(Provided material begins)

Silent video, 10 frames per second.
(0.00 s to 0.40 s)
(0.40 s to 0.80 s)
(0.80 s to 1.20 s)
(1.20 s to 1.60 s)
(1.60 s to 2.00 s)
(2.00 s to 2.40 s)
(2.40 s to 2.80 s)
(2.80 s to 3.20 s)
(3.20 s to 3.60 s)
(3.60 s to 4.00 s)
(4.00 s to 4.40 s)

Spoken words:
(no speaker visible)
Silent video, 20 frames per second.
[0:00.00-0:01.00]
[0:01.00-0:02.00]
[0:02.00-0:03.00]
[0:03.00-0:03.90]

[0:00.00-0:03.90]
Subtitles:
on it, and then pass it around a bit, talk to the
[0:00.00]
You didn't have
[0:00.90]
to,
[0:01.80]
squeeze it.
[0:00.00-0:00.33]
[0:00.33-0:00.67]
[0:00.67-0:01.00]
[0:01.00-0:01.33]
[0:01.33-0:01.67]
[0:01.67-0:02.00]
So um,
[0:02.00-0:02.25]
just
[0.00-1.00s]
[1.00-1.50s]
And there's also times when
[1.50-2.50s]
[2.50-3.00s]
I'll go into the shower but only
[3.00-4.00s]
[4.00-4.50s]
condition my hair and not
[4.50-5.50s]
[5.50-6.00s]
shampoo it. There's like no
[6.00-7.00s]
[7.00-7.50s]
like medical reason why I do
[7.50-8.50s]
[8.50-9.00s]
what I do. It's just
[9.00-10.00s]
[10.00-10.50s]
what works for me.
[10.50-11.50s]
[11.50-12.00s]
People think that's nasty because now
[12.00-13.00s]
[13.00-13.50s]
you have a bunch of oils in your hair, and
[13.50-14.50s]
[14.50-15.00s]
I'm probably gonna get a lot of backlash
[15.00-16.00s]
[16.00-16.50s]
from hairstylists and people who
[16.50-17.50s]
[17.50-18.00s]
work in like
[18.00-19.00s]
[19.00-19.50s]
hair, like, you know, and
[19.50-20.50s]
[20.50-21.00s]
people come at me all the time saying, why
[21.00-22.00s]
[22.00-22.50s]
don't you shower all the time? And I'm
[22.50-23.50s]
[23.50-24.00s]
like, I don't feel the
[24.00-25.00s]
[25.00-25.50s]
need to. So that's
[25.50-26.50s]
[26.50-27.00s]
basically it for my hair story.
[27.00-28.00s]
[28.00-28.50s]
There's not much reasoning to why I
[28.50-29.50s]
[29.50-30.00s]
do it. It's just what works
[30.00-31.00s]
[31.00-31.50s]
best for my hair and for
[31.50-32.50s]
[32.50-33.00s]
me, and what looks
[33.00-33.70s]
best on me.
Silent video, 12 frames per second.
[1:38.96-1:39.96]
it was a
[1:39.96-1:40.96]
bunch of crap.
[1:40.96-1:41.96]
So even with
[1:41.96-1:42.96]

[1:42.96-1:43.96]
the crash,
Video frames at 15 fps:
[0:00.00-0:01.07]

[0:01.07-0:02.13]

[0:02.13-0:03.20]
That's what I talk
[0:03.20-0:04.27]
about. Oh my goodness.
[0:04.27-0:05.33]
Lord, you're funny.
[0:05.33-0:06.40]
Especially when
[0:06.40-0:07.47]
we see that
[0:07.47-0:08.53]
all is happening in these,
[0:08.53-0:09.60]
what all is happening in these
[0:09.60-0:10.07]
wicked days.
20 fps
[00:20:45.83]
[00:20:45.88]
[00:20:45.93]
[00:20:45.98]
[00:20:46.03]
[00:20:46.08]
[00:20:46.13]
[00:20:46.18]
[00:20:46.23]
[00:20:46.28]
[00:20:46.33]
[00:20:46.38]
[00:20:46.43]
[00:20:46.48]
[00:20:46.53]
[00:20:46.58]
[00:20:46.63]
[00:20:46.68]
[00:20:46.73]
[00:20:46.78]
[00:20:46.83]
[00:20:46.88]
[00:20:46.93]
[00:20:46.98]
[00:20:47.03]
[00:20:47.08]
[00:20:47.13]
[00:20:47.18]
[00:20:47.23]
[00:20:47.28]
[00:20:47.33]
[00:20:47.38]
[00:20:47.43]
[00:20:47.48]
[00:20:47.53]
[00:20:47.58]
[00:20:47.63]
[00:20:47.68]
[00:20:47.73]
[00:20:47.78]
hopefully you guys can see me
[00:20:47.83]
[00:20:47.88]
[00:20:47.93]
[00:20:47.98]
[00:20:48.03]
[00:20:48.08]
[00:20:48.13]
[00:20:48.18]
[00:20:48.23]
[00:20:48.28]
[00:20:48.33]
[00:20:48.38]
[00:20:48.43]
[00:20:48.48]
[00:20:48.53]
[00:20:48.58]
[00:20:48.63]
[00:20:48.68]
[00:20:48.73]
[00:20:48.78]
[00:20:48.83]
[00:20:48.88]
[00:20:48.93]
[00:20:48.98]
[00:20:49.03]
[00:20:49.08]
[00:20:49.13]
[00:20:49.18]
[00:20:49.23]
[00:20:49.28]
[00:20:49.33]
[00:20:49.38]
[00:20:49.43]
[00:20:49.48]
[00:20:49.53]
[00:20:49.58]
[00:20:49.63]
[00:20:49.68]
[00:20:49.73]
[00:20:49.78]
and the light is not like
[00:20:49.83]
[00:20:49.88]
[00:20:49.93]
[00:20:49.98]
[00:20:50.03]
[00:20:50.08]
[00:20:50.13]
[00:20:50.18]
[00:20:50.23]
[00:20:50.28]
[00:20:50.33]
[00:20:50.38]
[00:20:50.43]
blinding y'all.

(Provided material ends)

- [Exercise aim]: Each record above should be retyped in full, exactly as shown.

- [Solution to the problem]:
Silent video, 10 frames per second.
(0.00 s to 0.40 s)
(0.40 s to 0.80 s)
(0.80 s to 1.20 s)
(1.20 s to 1.60 s)
(1.60 s to 2.00 s)
(2.00 s to 2.40 s)
(2.40 s to 2.80 s)
(2.80 s to 3.20 s)
(3.20 s to 3.60 s)
(3.60 s to 4.00 s)
(4.00 s to 4.40 s)

Spoken words:
(no speaker visible)
Silent video, 20 frames per second.
[0:00.00-0:01.00]
[0:01.00-0:02.00]
[0:02.00-0:03.00]
[0:03.00-0:03.90]

[0:00.00-0:03.90]
Subtitles:
on it, and then pass it around a bit, talk to the
[0:00.00]
You didn't have
[0:00.90]
to,
[0:01.80]
squeeze it.
[0:00.00-0:00.33]
[0:00.33-0:00.67]
[0:00.67-0:01.00]
[0:01.00-0:01.33]
[0:01.33-0:01.67]
[0:01.67-0:02.00]
So um,
[0:02.00-0:02.25]
just
[0.00-1.00s]
[1.00-1.50s]
And there's also times when
[1.50-2.50s]
[2.50-3.00s]
I'll go into the shower but only
[3.00-4.00s]
[4.00-4.50s]
condition my hair and not
[4.50-5.50s]
[5.50-6.00s]
shampoo it. There's like no
[6.00-7.00s]
[7.00-7.50s]
like medical reason why I do
[7.50-8.50s]
[8.50-9.00s]
what I do. It's just
[9.00-10.00s]
[10.00-10.50s]
what works for me.
[10.50-11.50s]
[11.50-12.00s]
People think that's nasty because now
[12.00-13.00s]
[13.00-13.50s]
you have a bunch of oils in your hair, and
[13.50-14.50s]
[14.50-15.00s]
I'm probably gonna get a lot of backlash
[15.00-16.00s]
[16.00-16.50s]
from hairstylists and people who
[16.50-17.50s]
[17.50-18.00s]
work in like
[18.00-19.00s]
[19.00-19.50s]
hair, like, you know, and
[19.50-20.50s]
[20.50-21.00s]
people come at me all the time saying, why
[21.00-22.00s]
[22.00-22.50s]
don't you shower all the time? And I'm
[22.50-23.50s]
[23.50-24.00s]
like, I don't feel the
[24.00-25.00s]
[25.00-25.50s]
need to. So that's
[25.50-26.50s]
[26.50-27.00s]
basically it for my hair story.
[27.00-28.00s]
[28.00-28.50s]
There's not much reasoning to why I
[28.50-29.50s]
[29.50-30.00s]
do it. It's just what works
[30.00-31.00s]
[31.00-31.50s]
best for my hair and for
[31.50-32.50s]
[32.50-33.00s]
me, and what looks
[33.00-33.70s]
best on me.
Silent video, 12 frames per second.
[1:38.96-1:39.96]
it was a
[1:39.96-1:40.96]
bunch of crap.
[1:40.96-1:41.96]
So even with
[1:41.96-1:42.96]

[1:42.96-1:43.96]
the crash,
Video frames at 15 fps:
[0:00.00-0:01.07]

[0:01.07-0:02.13]

[0:02.13-0:03.20]
That's what I talk
[0:03.20-0:04.27]
about. Oh my goodness.
[0:04.27-0:05.33]
Lord, you're funny.
[0:05.33-0:06.40]
Especially when
[0:06.40-0:07.47]
we see that
[0:07.47-0:08.53]
all is happening in these,
[0:08.53-0:09.60]
what all is happening in these
[0:09.60-0:10.07]
wicked days.
20 fps
[00:20:45.83]
[00:20:45.88]
[00:20:45.93]
[00:20:45.98]
[00:20:46.03]
[00:20:46.08]
[00:20:46.13]
[00:20:46.18]
[00:20:46.23]
[00:20:46.28]
[00:20:46.33]
[00:20:46.38]
[00:20:46.43]
[00:20:46.48]
[00:20:46.53]
[00:20:46.58]
[00:20:46.63]
[00:20:46.68]
[00:20:46.73]
[00:20:46.78]
[00:20:46.83]
[00:20:46.88]
[00:20:46.93]
[00:20:46.98]
[00:20:47.03]
[00:20:47.08]
[00:20:47.13]
[00:20:47.18]
[00:20:47.23]
[00:20:47.28]
[00:20:47.33]
[00:20:47.38]
[00:20:47.43]
[00:20:47.48]
[00:20:47.53]
[00:20:47.58]
[00:20:47.63]
[00:20:47.68]
[00:20:47.73]
[00:20:47.78]
hopefully you guys can see me
[00:20:47.83]
[00:20:47.88]
[00:20:47.93]
[00:20:47.98]
[00:20:48.03]
[00:20:48.08]
[00:20:48.13]
[00:20:48.18]
[00:20:48.23]
[00:20:48.28]
[00:20:48.33]
[00:20:48.38]
[00:20:48.43]
[00:20:48.48]
[00:20:48.53]
[00:20:48.58]
[00:20:48.63]
[00:20:48.68]
[00:20:48.73]
[00:20:48.78]
[00:20:48.83]
[00:20:48.88]
[00:20:48.93]
[00:20:48.98]
[00:20:49.03]
[00:20:49.08]
[00:20:49.13]
[00:20:49.18]
[00:20:49.23]
[00:20:49.28]
[00:20:49.33]
[00:20:49.38]
[00:20:49.43]
[00:20:49.48]
[00:20:49.53]
[00:20:49.58]
[00:20:49.63]
[00:20:49.68]
[00:20:49.73]
[00:20:49.78]
and the light is not like
[00:20:49.83]
[00:20:49.88]
[00:20:49.93]
[00:20:49.98]
[00:20:50.03]
[00:20:50.08]
[00:20:50.13]
[00:20:50.18]
[00:20:50.23]
[00:20:50.28]
[00:20:50.33]
[00:20:50.38]
[00:20:50.43]
blinding y'all.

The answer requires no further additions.